◆ **WORK TO COMPLETE**: Make an exact copy of the data below, leaving out every picture.
- - -
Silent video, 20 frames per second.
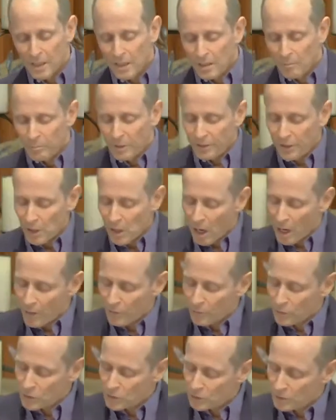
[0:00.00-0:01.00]
But the
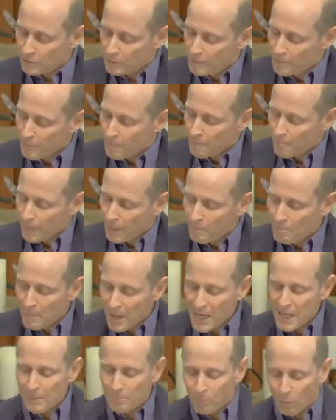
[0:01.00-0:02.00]
author's
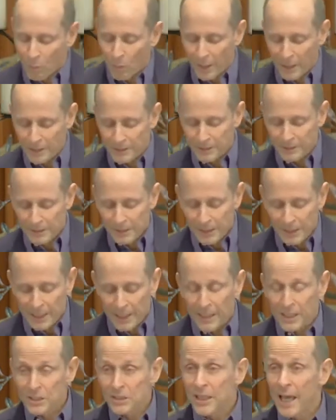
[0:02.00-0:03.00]
main point
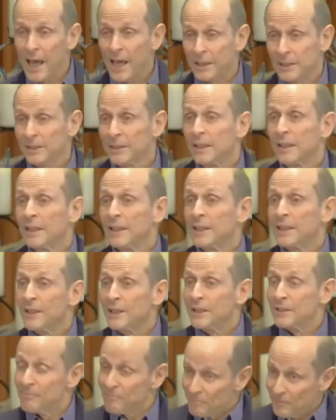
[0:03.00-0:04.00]
is that
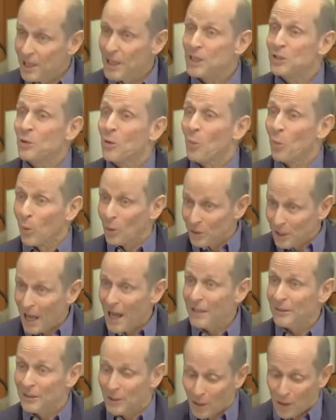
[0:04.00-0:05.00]
these were
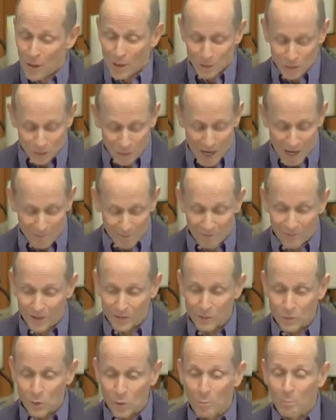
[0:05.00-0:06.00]
not the lost tribe of
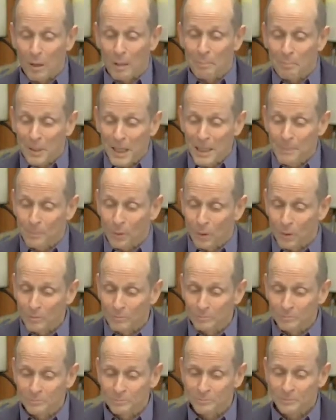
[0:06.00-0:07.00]
Israel, but
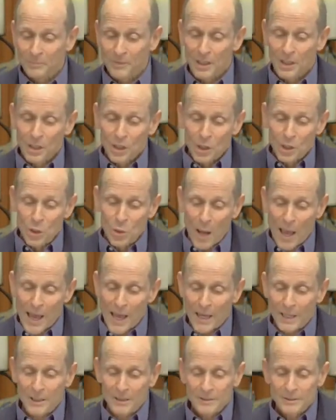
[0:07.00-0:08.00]
people who
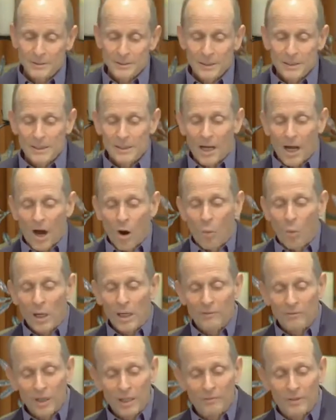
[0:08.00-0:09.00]
had a way
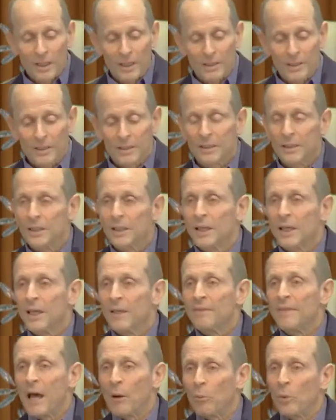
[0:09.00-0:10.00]
of living
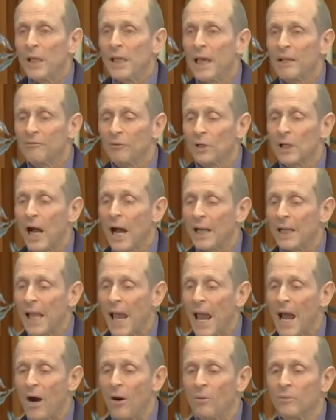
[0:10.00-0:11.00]
that we had forgotten
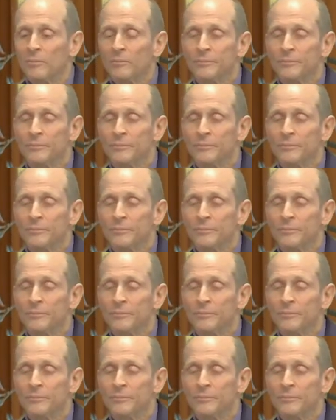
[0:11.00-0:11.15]
how.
- - -
◆ **RESPONSE TO THIS EXERCISE**:
Silent video, 20 frames per second.
[0:00.00-0:01.00]
But the
[0:01.00-0:02.00]
author's
[0:02.00-0:03.00]
main point
[0:03.00-0:04.00]
is that
[0:04.00-0:05.00]
these were
[0:05.00-0:06.00]
not the lost tribe of
[0:06.00-0:07.00]
Israel, but
[0:07.00-0:08.00]
people who
[0:08.00-0:09.00]
had a way
[0:09.00-0:10.00]
of living
[0:10.00-0:11.00]
that we had forgotten
[0:11.00-0:11.15]
how.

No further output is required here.